## Exercise inputs
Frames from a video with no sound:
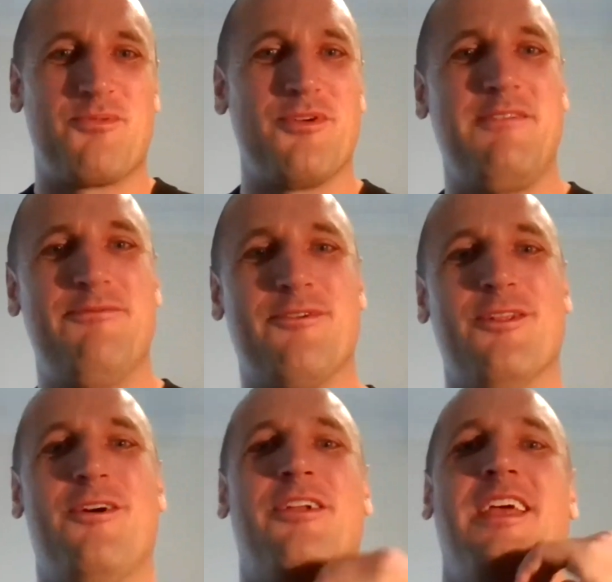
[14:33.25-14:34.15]
pretty
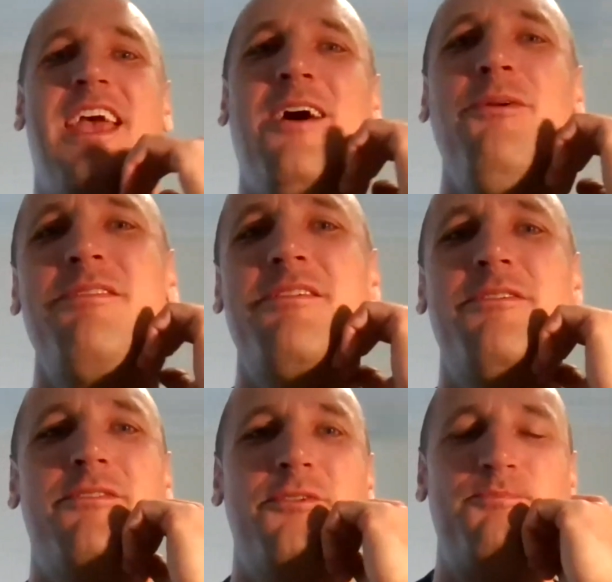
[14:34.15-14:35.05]
full on. How is
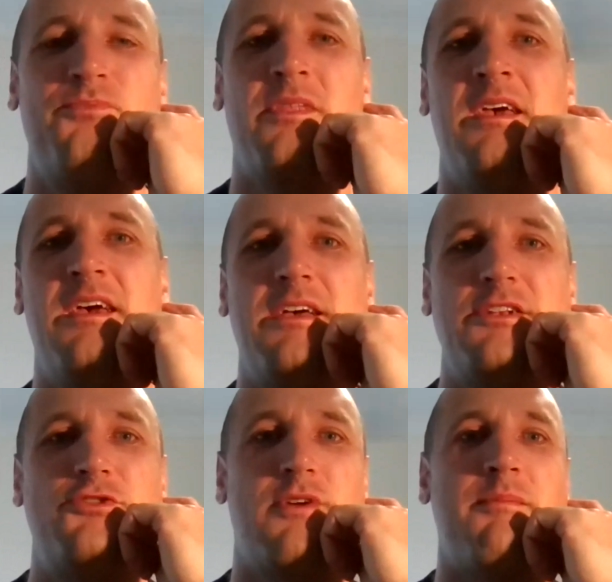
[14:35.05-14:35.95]
your
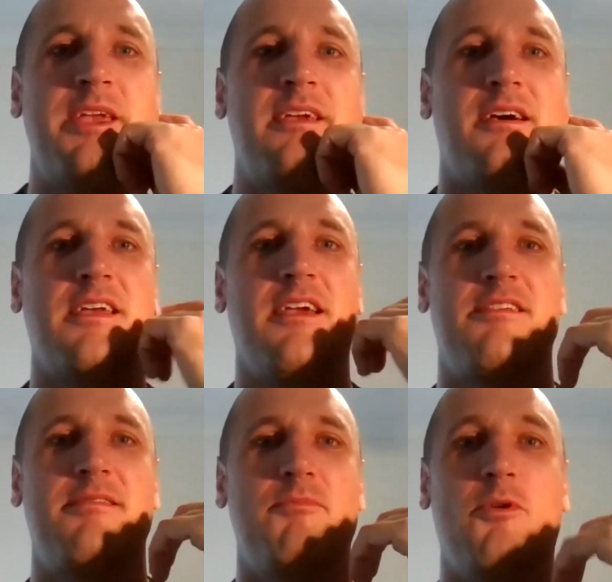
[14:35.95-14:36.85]
drumming, I
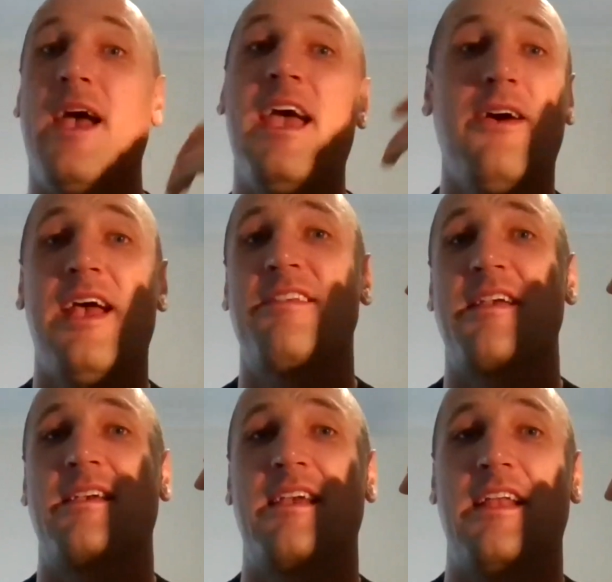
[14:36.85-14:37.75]
guess, or how
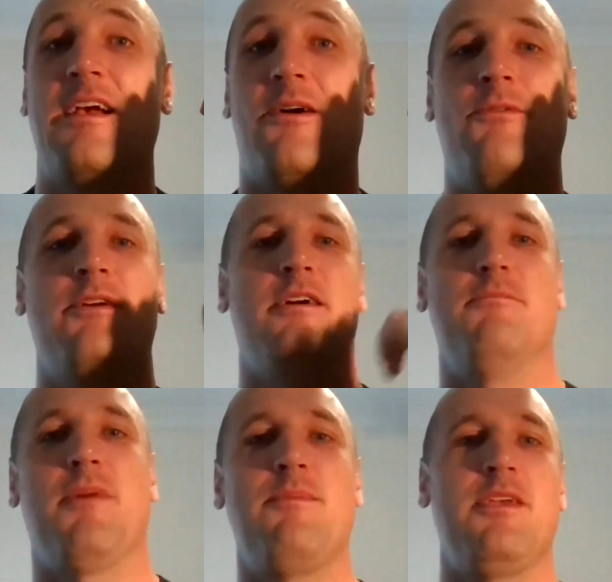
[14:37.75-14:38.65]
has it getting older
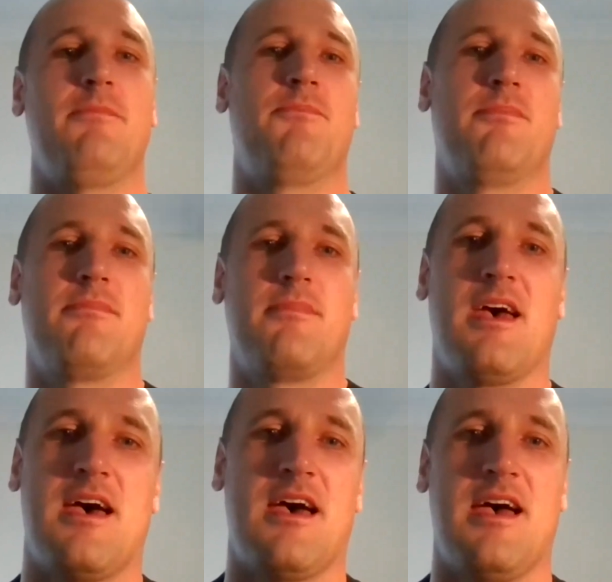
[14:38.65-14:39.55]
maybe
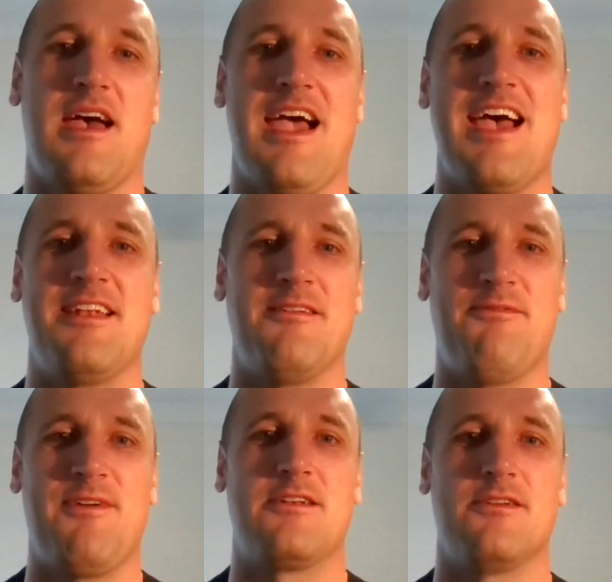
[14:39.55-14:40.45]
had an
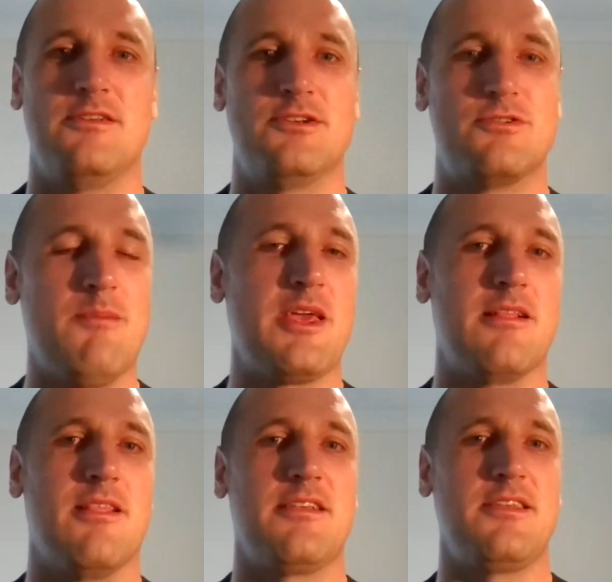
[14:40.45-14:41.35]
effect on your
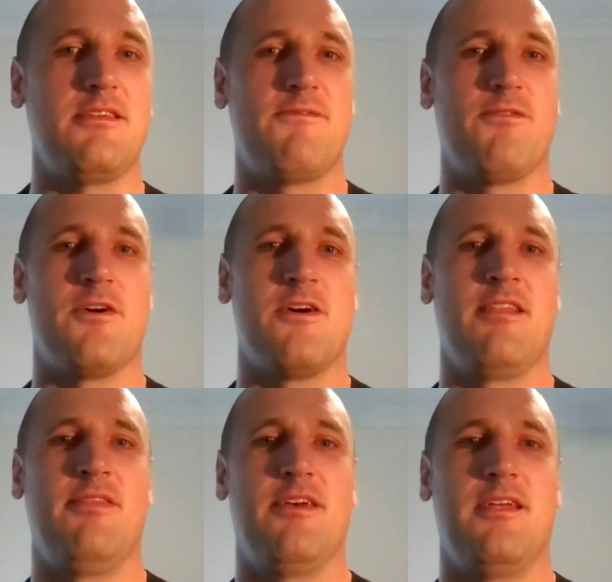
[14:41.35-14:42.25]
drumming? Like, do you
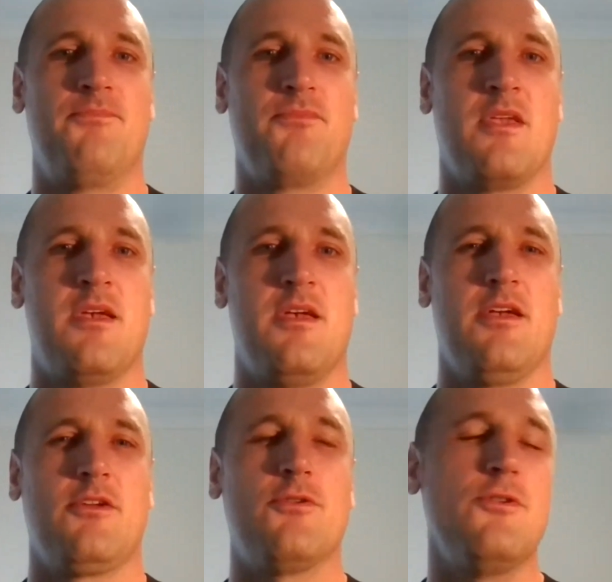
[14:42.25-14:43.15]
find that,
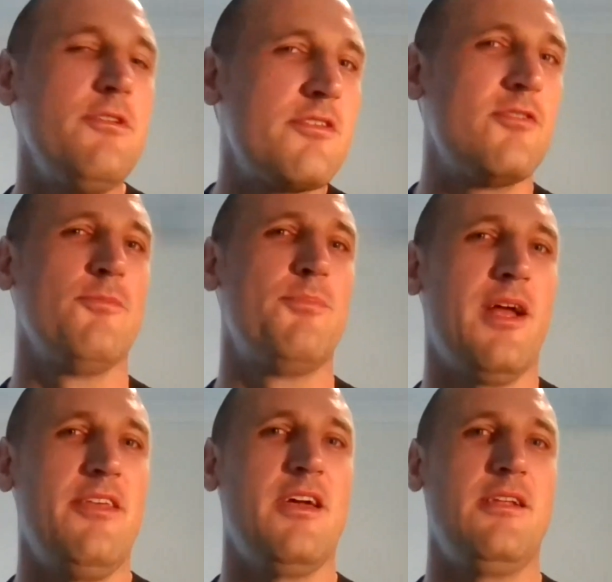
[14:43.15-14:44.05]
could you still
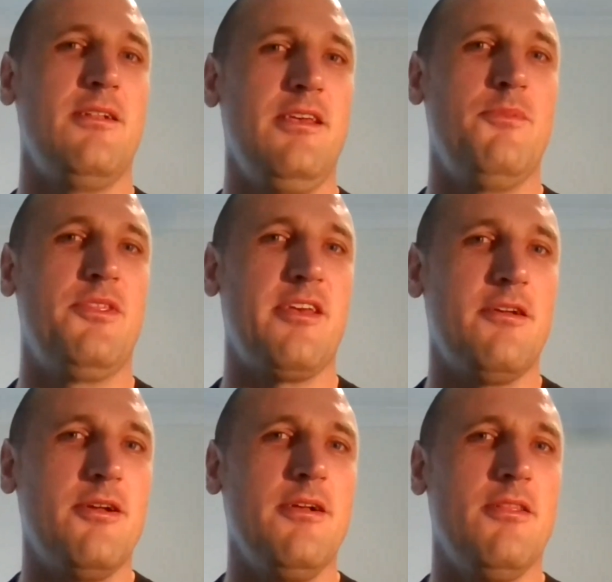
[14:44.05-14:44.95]
play that earlier
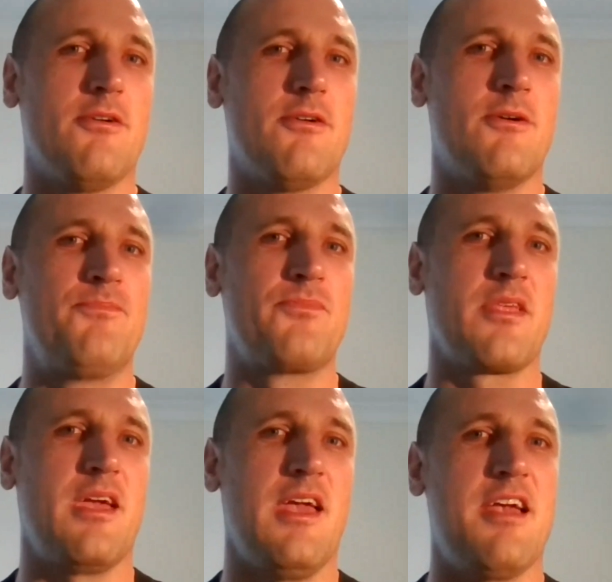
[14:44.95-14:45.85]
material, or
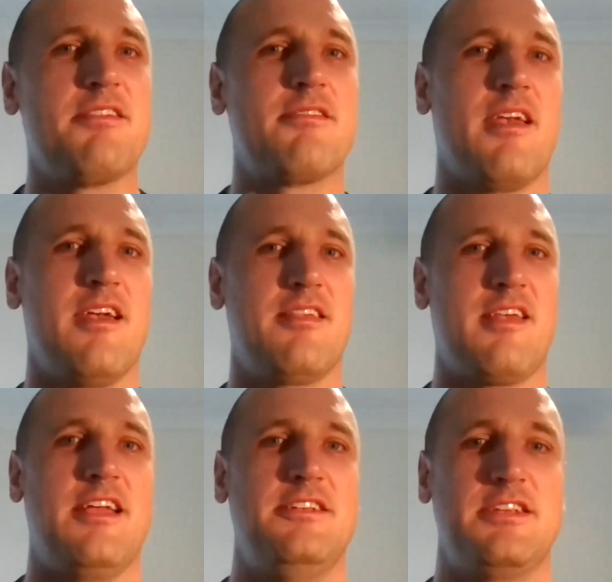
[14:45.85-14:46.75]
has
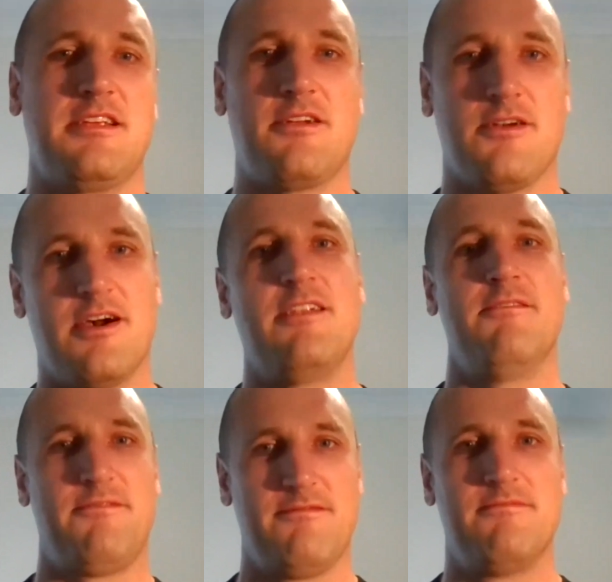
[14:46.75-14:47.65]
age kind
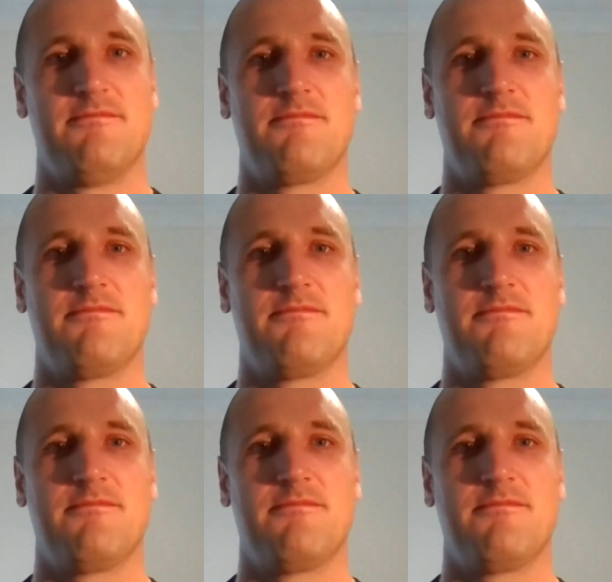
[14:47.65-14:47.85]
of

## What to produce
Could the entries above be written out word for word, with no pictures?

## Exercise output
Frames from a video with no sound:
[14:33.25-14:34.15]
pretty
[14:34.15-14:35.05]
full on. How is
[14:35.05-14:35.95]
your
[14:35.95-14:36.85]
drumming, I
[14:36.85-14:37.75]
guess, or how
[14:37.75-14:38.65]
has it getting older
[14:38.65-14:39.55]
maybe
[14:39.55-14:40.45]
had an
[14:40.45-14:41.35]
effect on your
[14:41.35-14:42.25]
drumming? Like, do you
[14:42.25-14:43.15]
find that,
[14:43.15-14:44.05]
could you still
[14:44.05-14:44.95]
play that earlier
[14:44.95-14:45.85]
material, or
[14:45.85-14:46.75]
has
[14:46.75-14:47.65]
age kind
[14:47.65-14:47.85]
of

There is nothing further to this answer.